Alex Rins has admitted he is still feeling after-effects from the serious leg injury that severely hindered his 2023 campaign as he prepares to make his debut for Yamaha Racing in the 2024 MotoGP World Championship.
The Spaniard joins 2021 MotoGP World Champion Fabio Quartararo in the factory Yamaha outfit after spending a single season with LCR Honda, which followed on from his stint at Suzuki, with whom he’d raced from his MotoGP debut in 2017.
It means he arrives at Yamaha with the unusual insight of having competed - and won grands prix - with the manufacturer’s two Japanese rivals.



Perhaps more crucially, Rins has experience of having competed with Suzuki, the only other firm using an inline four-cylinder mechanical architecture outside of Yamaha.
“I am fully ready,” he commented. “ I am so excited to start this new adventure, because it is a dream come true to come into this team, one with a lot of fame and history in the past. I am super excited.
“My first impressions of the team and the test we did in Valencia, it was so good, I feel so comfortable with the team.
“They look like they want to improve the bike, so I am ready to bring all of my experience of the MotoGP bike to them and to show this bike is competitive."

In the short-term, however, six-time MotoGP race winner Rins is focused on getting comfortable with the Yamaha M1 and complete his recovery from his lingering leg injury.
Rins missed a sizeable portion of the 2023 MotoGP season after seriously breaking his leg in an accident during the Italian MotoGP weekend at Mugello.
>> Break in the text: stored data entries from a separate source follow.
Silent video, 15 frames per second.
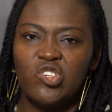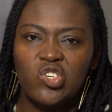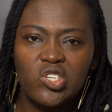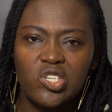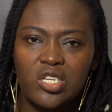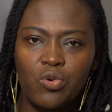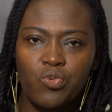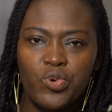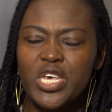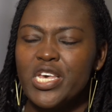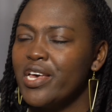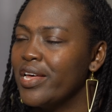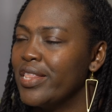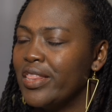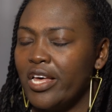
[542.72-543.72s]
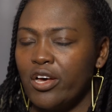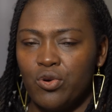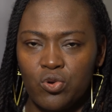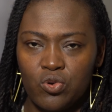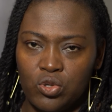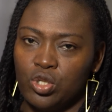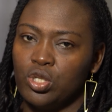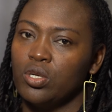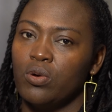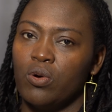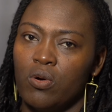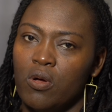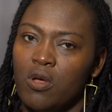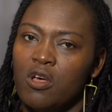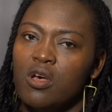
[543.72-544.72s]
just a week, and they're good to
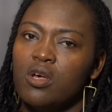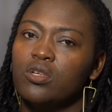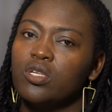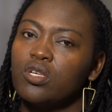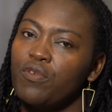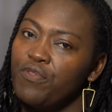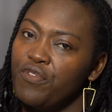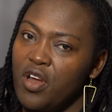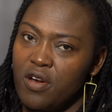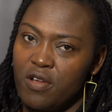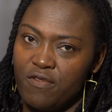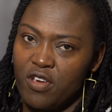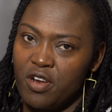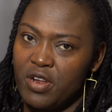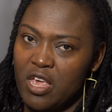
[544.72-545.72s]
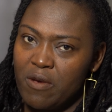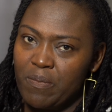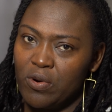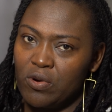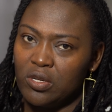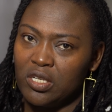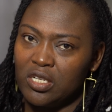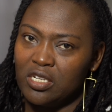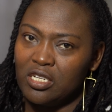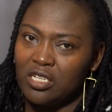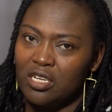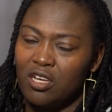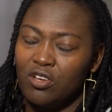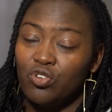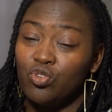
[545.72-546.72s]
go. So very, very
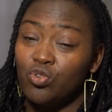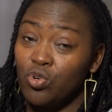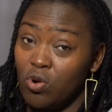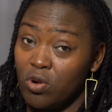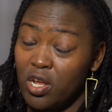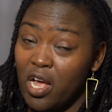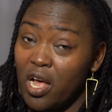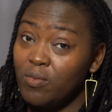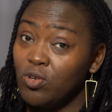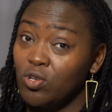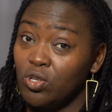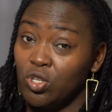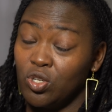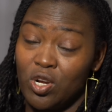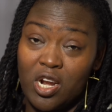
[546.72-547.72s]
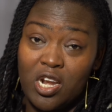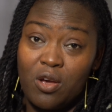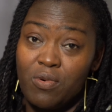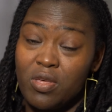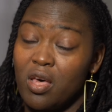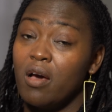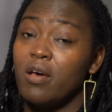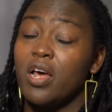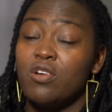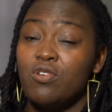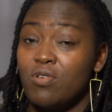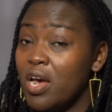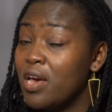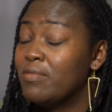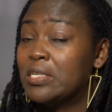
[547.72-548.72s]
important. Do not come to Australia without a
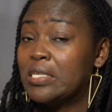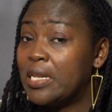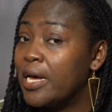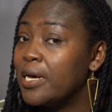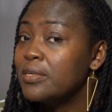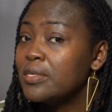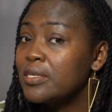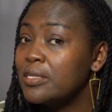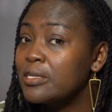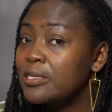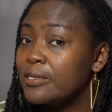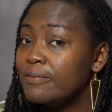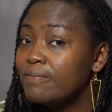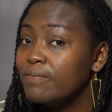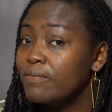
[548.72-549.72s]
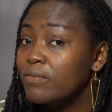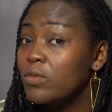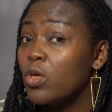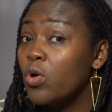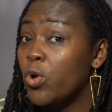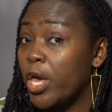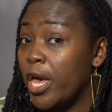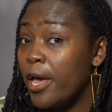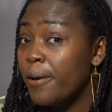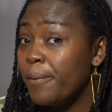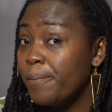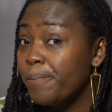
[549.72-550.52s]
driver's license. Okay.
It’s an ailment he admits does still affect him, but he insists he is otherwise ready to get back to racing.



“I feel really, I feel recovered. Still sometimes working, the change of the pressures and weather affects me a bit on the injury.
“It takes a lot of time to recover, but this winter I started to do normal training and also I jump on the R1M, to prepare for the circuit. I didn’t feel any extra pain, which is so important.”